Brandsen wants her to focus on dancing, too. He put a hold on media requests for a few months this year to give DePrince a break from the frenzy. “As her artistic director, I feel responsible for her artistic and personal well being,” he says. “It’s not good for a person so young to be under such stress.” Still, he’s impressed with how DePrince is handling it all. “She’s very curious, very open, and is soaking up all the information she can get,” he says. “She just keeps growing.”

Becoming a Grown-Up

DePrince says she’s changed a lot in the years since First Position. “I don’t take life so seriously anymore!” she says. “And I’ve learned that if you’re injured, you have to take the time to rest. You might want to push through pain, but you have to think about your career in the long term.” As a young teen, Michaela also ate “horrible foods” and didn’t realize the value of a healthy diet. Now, she cooks constantly. (“I love making lentil soup!”)

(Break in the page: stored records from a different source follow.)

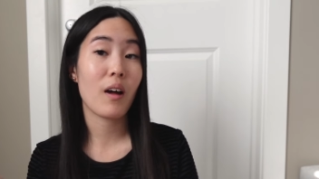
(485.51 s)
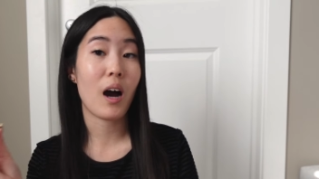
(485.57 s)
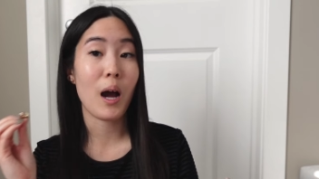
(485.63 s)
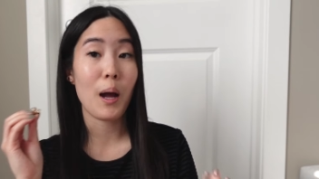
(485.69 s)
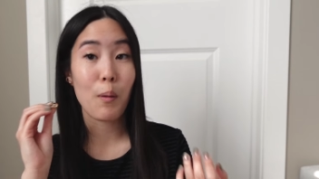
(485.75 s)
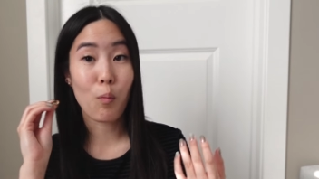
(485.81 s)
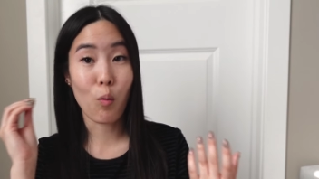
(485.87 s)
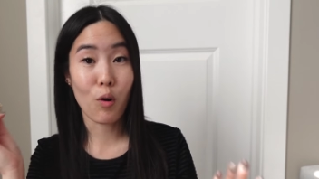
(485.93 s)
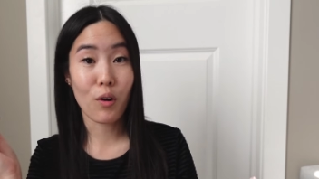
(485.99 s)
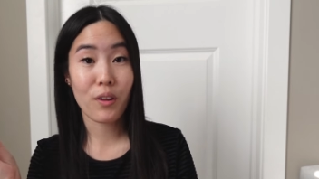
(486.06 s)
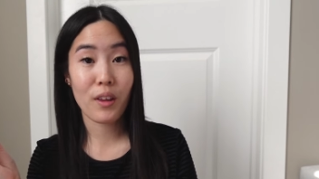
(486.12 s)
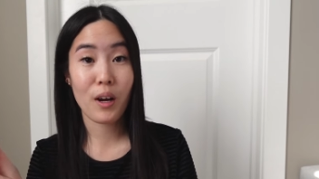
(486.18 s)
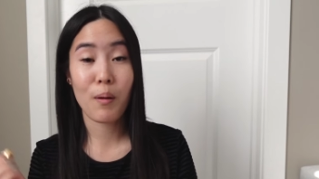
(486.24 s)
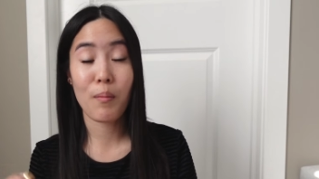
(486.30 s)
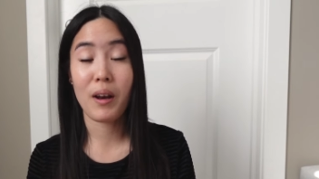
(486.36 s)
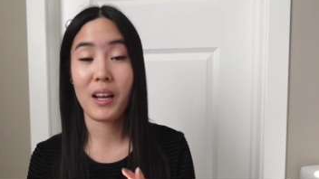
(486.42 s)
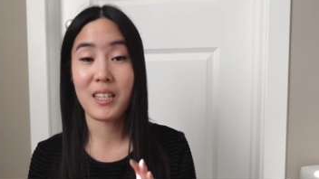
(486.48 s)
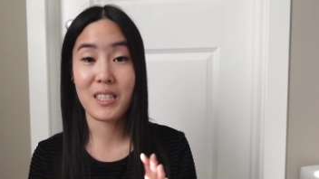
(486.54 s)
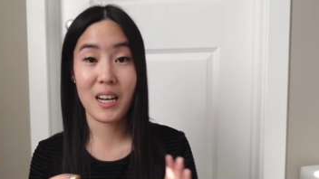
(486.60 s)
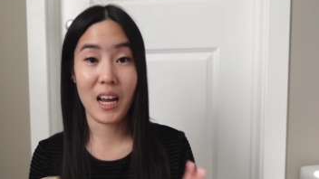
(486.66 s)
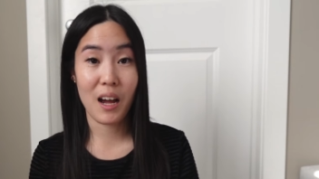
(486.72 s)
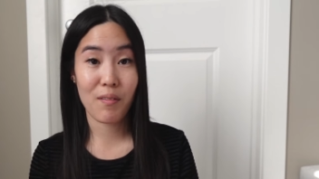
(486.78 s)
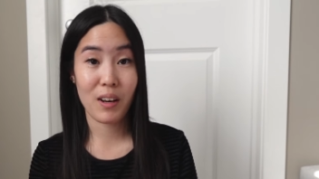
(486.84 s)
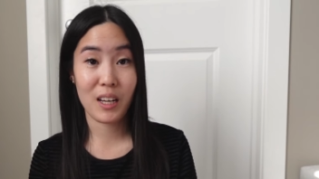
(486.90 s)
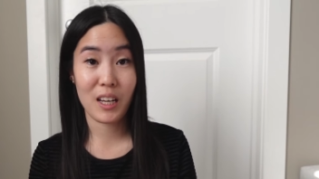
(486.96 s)
I wore them and I didn't
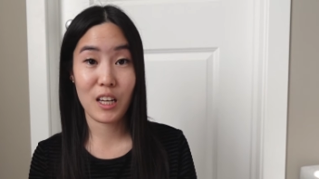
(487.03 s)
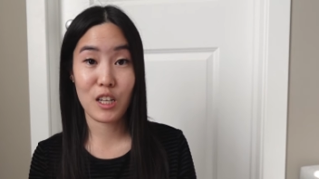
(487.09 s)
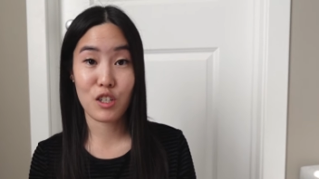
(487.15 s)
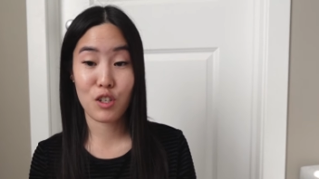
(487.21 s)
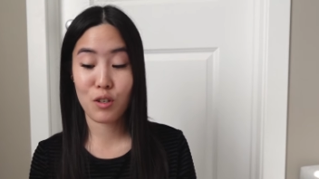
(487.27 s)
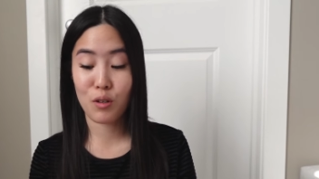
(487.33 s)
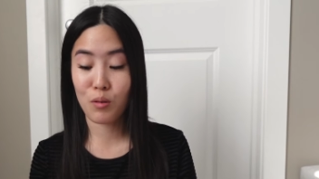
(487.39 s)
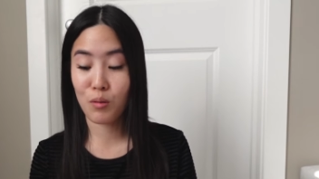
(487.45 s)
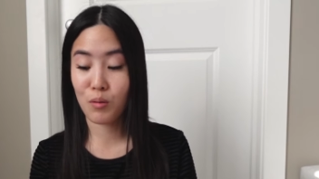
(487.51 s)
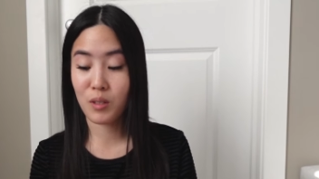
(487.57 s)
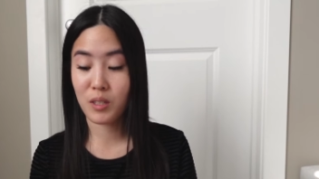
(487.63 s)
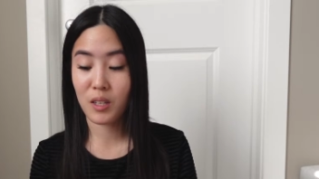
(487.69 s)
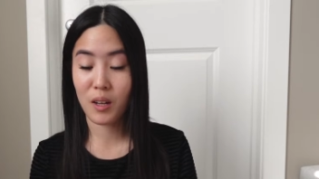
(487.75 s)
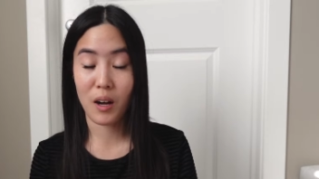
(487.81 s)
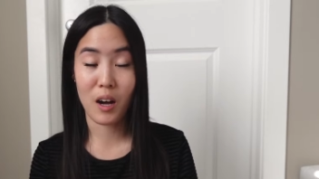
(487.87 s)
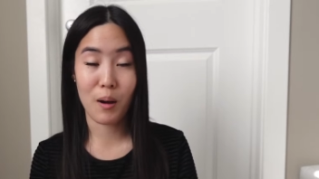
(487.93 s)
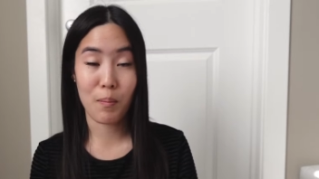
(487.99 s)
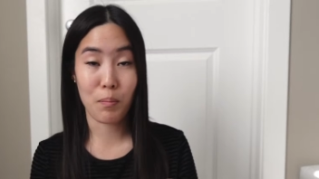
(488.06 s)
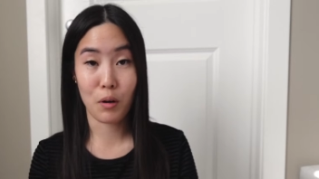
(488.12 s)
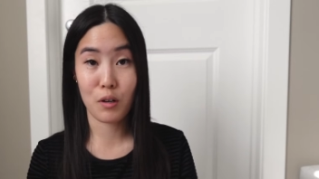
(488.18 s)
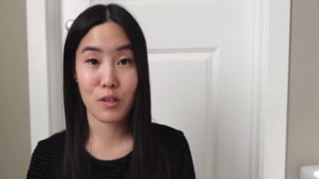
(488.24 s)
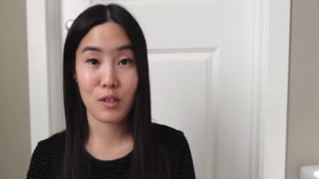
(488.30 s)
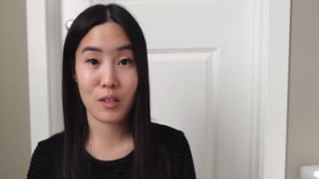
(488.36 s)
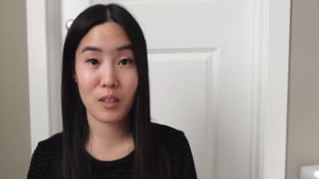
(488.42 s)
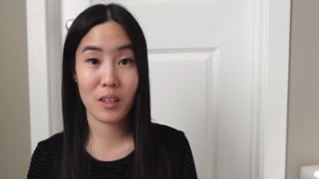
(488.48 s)
have any issues uh,
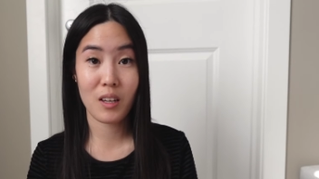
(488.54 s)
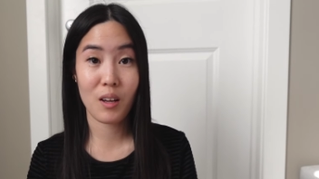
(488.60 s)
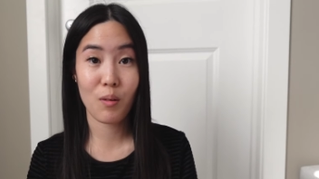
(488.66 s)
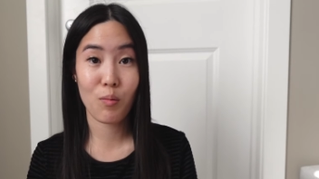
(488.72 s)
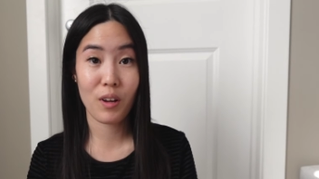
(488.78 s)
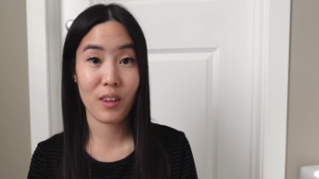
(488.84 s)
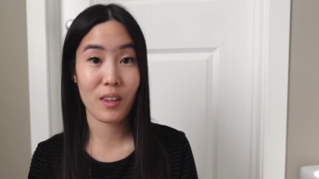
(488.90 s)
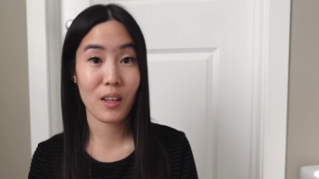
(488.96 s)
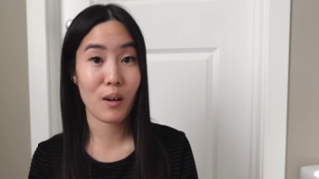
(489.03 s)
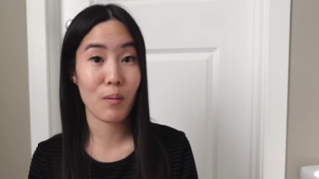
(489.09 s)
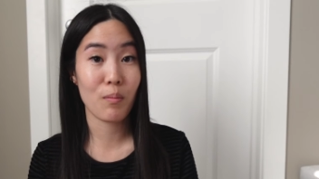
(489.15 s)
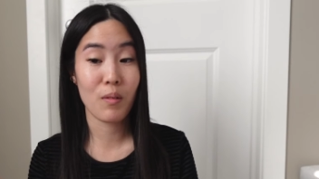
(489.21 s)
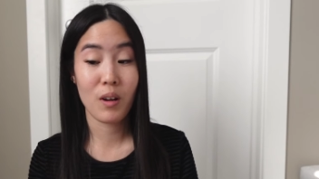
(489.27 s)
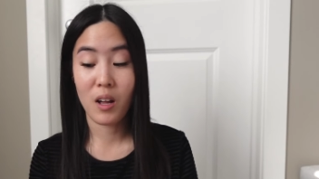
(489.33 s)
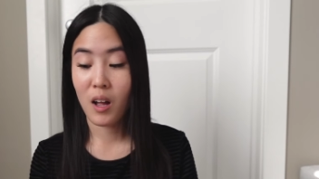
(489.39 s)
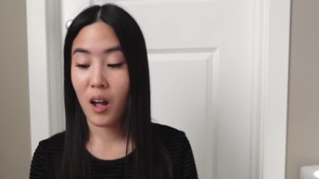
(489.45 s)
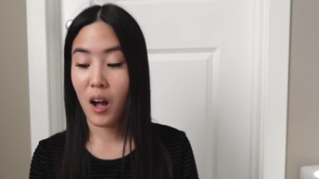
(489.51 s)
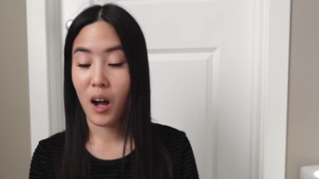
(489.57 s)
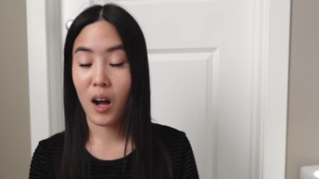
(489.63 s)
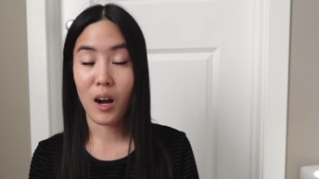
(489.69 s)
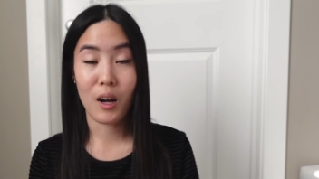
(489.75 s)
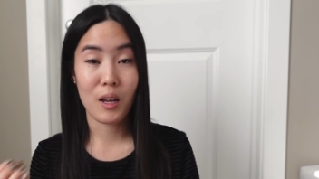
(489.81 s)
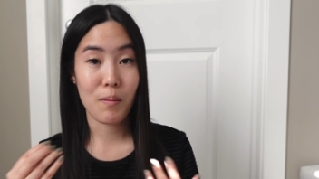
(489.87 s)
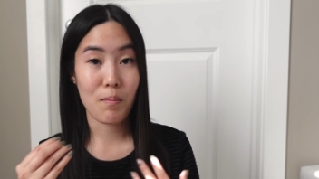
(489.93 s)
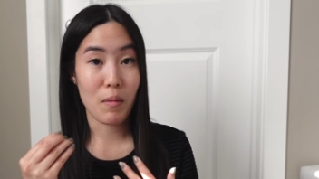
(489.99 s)
personally with them
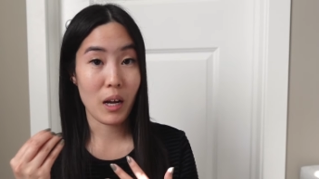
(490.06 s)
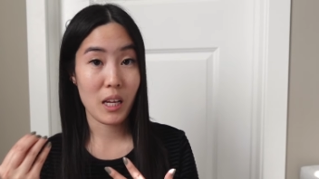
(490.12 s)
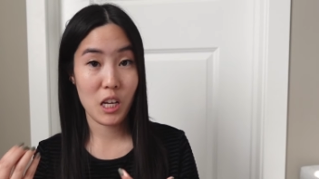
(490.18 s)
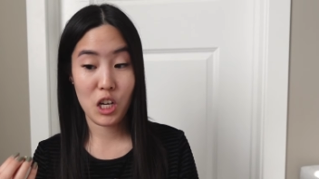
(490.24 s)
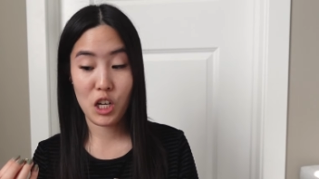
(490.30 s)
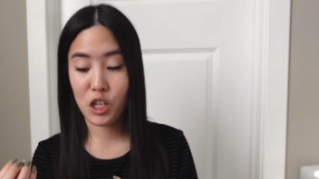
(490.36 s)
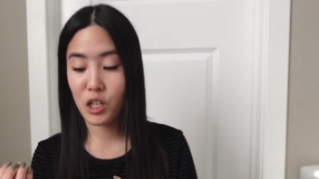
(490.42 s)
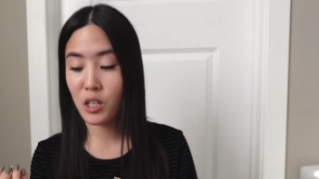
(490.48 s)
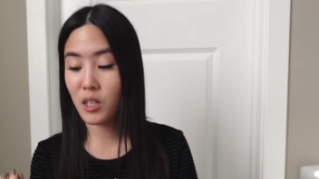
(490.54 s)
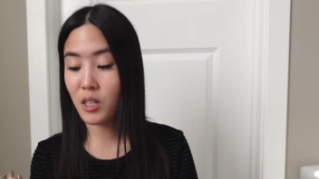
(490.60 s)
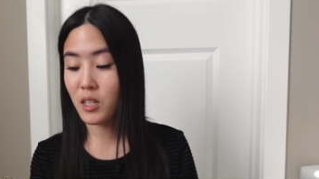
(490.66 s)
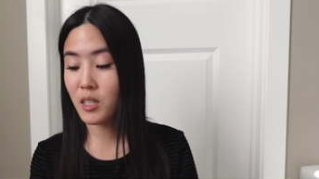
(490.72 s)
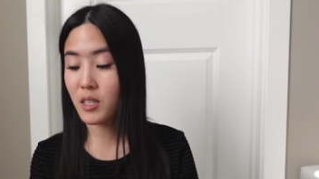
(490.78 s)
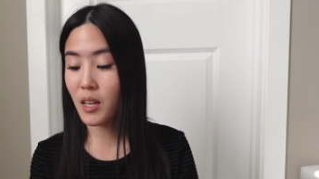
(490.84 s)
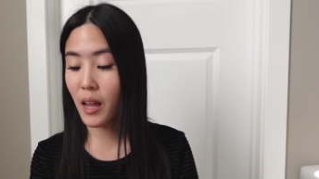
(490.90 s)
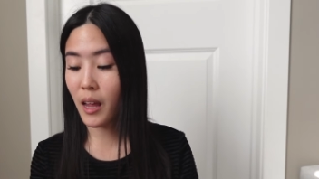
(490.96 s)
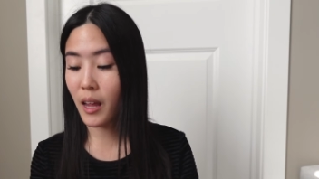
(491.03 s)
uh, in my ears.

But the biggest change is that DePrince has simply grown up. She lives in her own apartment in Amsterdam and bikes to work every day. “I loved living in NYC and having my friends and family around,” she says. “But here, it’s more about the work. Now my goal is to become the artist I’ve always dreamed of being.”


(photo by Michel Schnater)

Fast Facts

Favorite food
: “Omelettes. I can eat them anytime.”

Weirdest thing in her dance bag
: “A back brace to help keep my stomach pulled in.”

Latest obsession
: “Onesies! I have a purple one, a red one, a zebra-print one and even a pig-print one.”

Preshow ritual
: “I have to tie my ribbons twice. I had a dream that I missed a performance because I couldn’t get my ribbons to stay in.”

Dream role
: “Aurora has been my dream since I was little.”

Secret wish
: “I’d love to have a leotard line—but the only things I can sew are my pointe shoes!”

Nickname
: “Arthur Mitchell, the founder of Dance Theatre of Harlem, used to call me Mickey.”

Most-played music
: “I’m really into Taylor Swift and John Legend right now.”

Advice for
Dance Spirit
readers
: “Don’t give up on yourself. It’s OK to be different! Never try to be like anyone else.”